YOUR INSTRUCTIONS:
In this exercise, the entries below include pictures. Repeat exactly the lines from the line with "[00:08:47.83]" to the line with "[00:08:52.48]", including both, but without the pictures.

DATA PROVIDED:
_ _ _ _

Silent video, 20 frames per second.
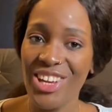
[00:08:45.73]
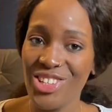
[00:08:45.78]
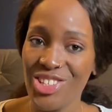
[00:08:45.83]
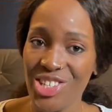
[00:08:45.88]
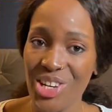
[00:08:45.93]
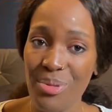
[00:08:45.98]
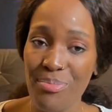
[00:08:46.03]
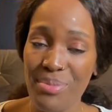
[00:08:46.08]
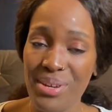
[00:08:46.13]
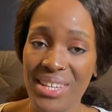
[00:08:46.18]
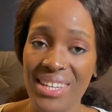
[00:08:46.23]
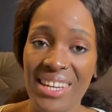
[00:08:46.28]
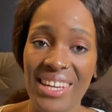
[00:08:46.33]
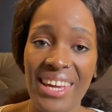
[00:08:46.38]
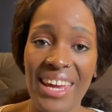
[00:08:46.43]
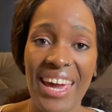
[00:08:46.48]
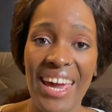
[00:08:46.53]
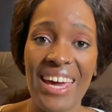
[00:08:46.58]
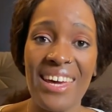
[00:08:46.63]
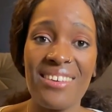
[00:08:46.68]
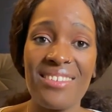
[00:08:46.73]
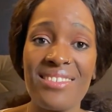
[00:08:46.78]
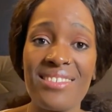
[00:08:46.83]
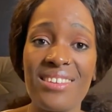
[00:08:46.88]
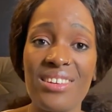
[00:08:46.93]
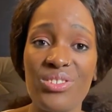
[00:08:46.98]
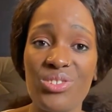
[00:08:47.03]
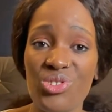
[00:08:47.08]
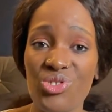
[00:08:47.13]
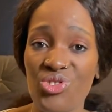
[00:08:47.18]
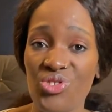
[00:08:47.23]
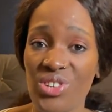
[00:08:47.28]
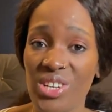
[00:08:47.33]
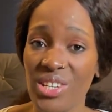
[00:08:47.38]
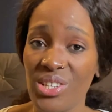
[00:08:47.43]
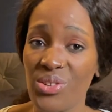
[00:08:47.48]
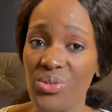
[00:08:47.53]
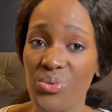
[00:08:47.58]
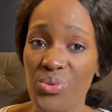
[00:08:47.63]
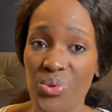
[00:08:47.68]
Germany has
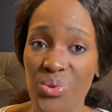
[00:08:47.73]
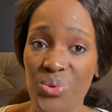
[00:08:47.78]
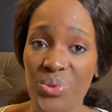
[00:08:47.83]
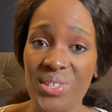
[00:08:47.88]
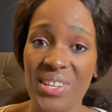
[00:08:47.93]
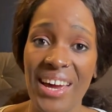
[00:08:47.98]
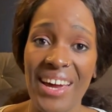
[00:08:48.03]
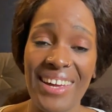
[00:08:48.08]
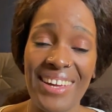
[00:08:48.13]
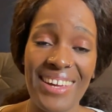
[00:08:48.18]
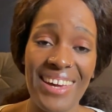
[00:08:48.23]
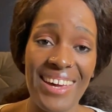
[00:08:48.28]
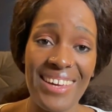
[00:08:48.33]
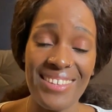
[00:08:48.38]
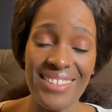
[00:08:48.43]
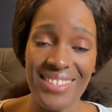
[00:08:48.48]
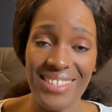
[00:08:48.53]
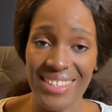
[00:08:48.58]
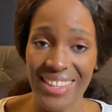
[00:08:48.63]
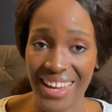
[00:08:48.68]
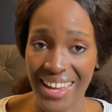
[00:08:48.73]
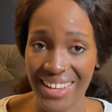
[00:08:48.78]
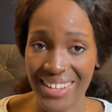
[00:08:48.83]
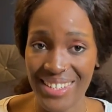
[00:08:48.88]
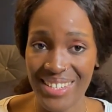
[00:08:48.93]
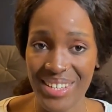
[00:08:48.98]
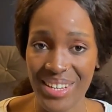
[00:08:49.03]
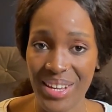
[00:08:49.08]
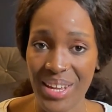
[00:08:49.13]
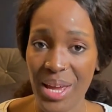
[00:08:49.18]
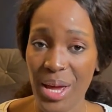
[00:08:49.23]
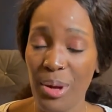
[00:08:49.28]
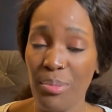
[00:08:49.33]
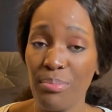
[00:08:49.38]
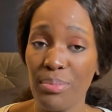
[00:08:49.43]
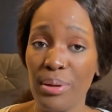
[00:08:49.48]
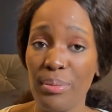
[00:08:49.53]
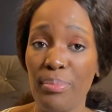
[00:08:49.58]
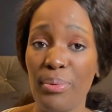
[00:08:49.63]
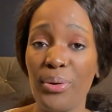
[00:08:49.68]
strict rules against that.
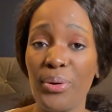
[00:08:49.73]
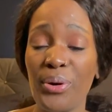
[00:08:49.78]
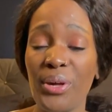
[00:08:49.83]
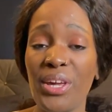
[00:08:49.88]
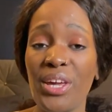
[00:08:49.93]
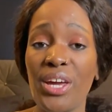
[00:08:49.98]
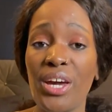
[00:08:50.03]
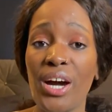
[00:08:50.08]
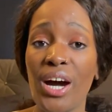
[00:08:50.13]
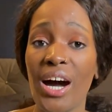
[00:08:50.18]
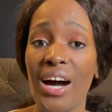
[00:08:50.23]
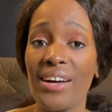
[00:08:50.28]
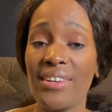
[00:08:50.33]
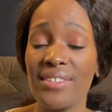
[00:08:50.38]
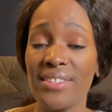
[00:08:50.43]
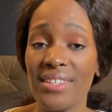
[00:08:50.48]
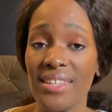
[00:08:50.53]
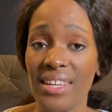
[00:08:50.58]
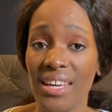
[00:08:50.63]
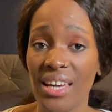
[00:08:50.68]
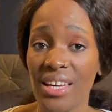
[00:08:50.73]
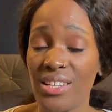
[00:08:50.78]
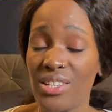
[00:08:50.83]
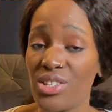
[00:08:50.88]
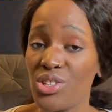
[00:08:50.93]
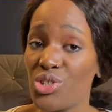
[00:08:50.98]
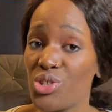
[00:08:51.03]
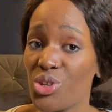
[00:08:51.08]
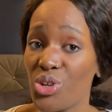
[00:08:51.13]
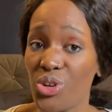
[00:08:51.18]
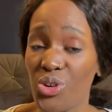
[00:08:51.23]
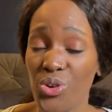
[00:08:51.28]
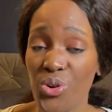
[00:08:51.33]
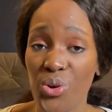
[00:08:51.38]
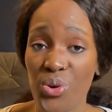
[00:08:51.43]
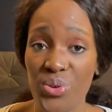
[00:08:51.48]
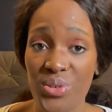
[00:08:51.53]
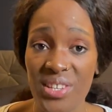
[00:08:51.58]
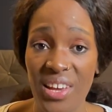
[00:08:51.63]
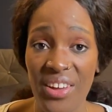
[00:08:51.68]
People here are scared to
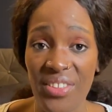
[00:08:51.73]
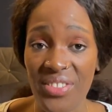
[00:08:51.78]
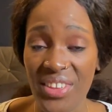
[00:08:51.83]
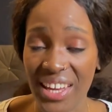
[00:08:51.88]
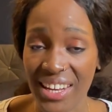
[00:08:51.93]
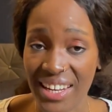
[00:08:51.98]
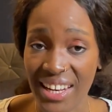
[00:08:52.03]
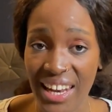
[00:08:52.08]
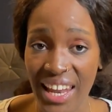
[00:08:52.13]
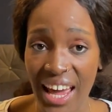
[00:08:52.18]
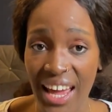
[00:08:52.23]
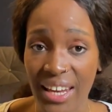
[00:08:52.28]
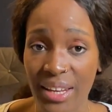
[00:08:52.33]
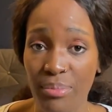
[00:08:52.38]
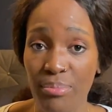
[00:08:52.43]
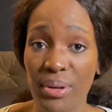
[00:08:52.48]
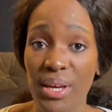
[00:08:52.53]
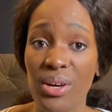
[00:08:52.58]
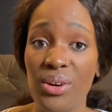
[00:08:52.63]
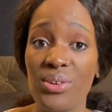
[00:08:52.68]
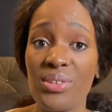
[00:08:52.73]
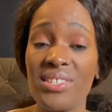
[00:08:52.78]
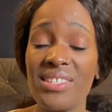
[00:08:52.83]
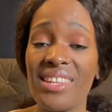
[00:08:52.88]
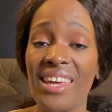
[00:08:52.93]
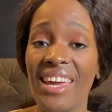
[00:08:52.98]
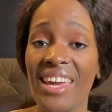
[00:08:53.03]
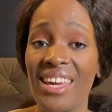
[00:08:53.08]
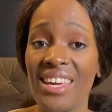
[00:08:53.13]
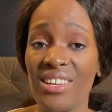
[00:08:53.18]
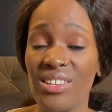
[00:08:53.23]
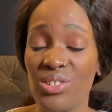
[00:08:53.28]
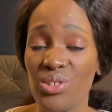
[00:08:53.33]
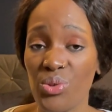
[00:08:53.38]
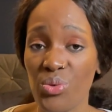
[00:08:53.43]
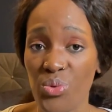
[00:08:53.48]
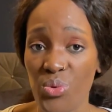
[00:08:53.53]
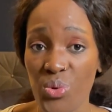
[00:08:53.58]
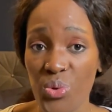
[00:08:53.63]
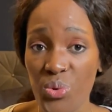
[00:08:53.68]
cross that line because there is
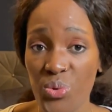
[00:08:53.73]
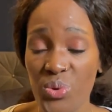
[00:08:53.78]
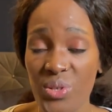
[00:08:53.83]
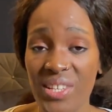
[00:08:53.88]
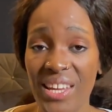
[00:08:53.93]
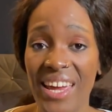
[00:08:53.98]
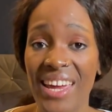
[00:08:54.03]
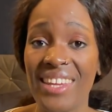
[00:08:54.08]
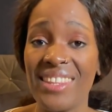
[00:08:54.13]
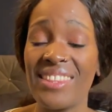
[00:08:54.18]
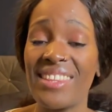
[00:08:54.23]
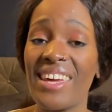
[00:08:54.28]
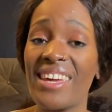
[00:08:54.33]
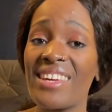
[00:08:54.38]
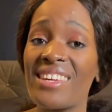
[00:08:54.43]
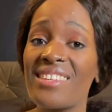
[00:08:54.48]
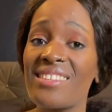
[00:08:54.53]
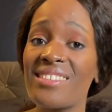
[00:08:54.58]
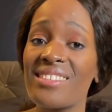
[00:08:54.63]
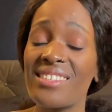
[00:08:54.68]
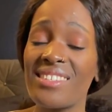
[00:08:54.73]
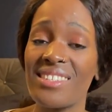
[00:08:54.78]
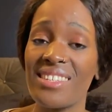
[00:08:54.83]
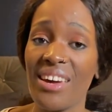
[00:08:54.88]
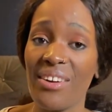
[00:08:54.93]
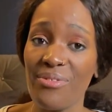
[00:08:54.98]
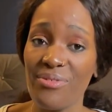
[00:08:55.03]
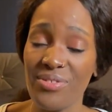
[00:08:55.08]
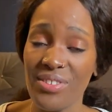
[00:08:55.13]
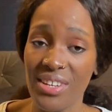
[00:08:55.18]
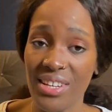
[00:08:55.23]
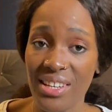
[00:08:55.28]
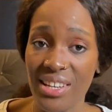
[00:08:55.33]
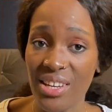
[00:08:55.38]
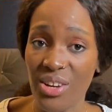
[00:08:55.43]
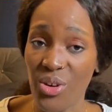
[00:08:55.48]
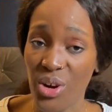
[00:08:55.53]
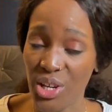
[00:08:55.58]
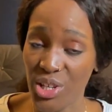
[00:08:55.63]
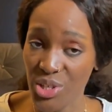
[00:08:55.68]
rules and there is definitely
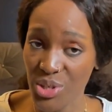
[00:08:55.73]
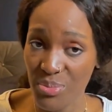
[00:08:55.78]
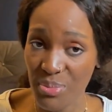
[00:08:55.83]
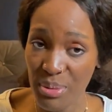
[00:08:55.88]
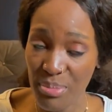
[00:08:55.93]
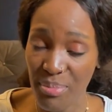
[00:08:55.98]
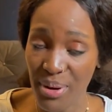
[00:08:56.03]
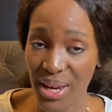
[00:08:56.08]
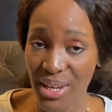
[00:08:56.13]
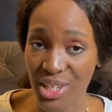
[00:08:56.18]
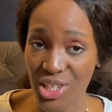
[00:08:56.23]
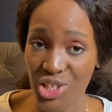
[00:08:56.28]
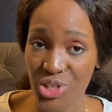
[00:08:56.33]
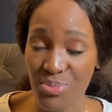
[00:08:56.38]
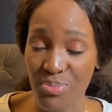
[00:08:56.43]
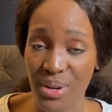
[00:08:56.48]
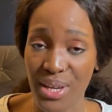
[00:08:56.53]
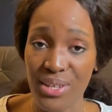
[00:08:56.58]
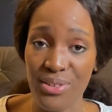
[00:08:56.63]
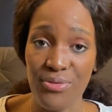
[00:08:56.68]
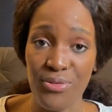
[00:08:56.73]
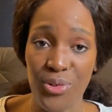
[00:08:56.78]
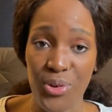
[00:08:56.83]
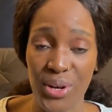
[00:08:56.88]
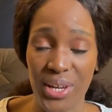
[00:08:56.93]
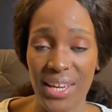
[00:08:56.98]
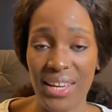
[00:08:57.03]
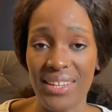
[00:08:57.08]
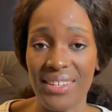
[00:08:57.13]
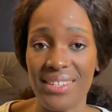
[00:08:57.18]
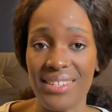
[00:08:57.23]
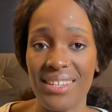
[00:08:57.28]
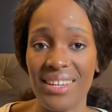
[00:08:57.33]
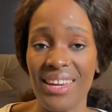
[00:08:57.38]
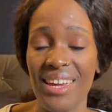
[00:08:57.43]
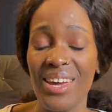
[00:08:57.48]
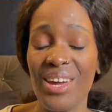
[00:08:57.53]
going to be punishment for it.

_ _ _ _

FINAL ANSWER:
[00:08:47.83]
[00:08:47.88]
[00:08:47.93]
[00:08:47.98]
[00:08:48.03]
[00:08:48.08]
[00:08:48.13]
[00:08:48.18]
[00:08:48.23]
[00:08:48.28]
[00:08:48.33]
[00:08:48.38]
[00:08:48.43]
[00:08:48.48]
[00:08:48.53]
[00:08:48.58]
[00:08:48.63]
[00:08:48.68]
[00:08:48.73]
[00:08:48.78]
[00:08:48.83]
[00:08:48.88]
[00:08:48.93]
[00:08:48.98]
[00:08:49.03]
[00:08:49.08]
[00:08:49.13]
[00:08:49.18]
[00:08:49.23]
[00:08:49.28]
[00:08:49.33]
[00:08:49.38]
[00:08:49.43]
[00:08:49.48]
[00:08:49.53]
[00:08:49.58]
[00:08:49.63]
[00:08:49.68]
strict rules against that.
[00:08:49.73]
[00:08:49.78]
[00:08:49.83]
[00:08:49.88]
[00:08:49.93]
[00:08:49.98]
[00:08:50.03]
[00:08:50.08]
[00:08:50.13]
[00:08:50.18]
[00:08:50.23]
[00:08:50.28]
[00:08:50.33]
[00:08:50.38]
[00:08:50.43]
[00:08:50.48]
[00:08:50.53]
[00:08:50.58]
[00:08:50.63]
[00:08:50.68]
[00:08:50.73]
[00:08:50.78]
[00:08:50.83]
[00:08:50.88]
[00:08:50.93]
[00:08:50.98]
[00:08:51.03]
[00:08:51.08]
[00:08:51.13]
[00:08:51.18]
[00:08:51.23]
[00:08:51.28]
[00:08:51.33]
[00:08:51.38]
[00:08:51.43]
[00:08:51.48]
[00:08:51.53]
[00:08:51.58]
[00:08:51.63]
[00:08:51.68]
People here are scared to
[00:08:51.73]
[00:08:51.78]
[00:08:51.83]
[00:08:51.88]
[00:08:51.93]
[00:08:51.98]
[00:08:52.03]
[00:08:52.08]
[00:08:52.13]
[00:08:52.18]
[00:08:52.23]
[00:08:52.28]
[00:08:52.33]
[00:08:52.38]
[00:08:52.43]
[00:08:52.48]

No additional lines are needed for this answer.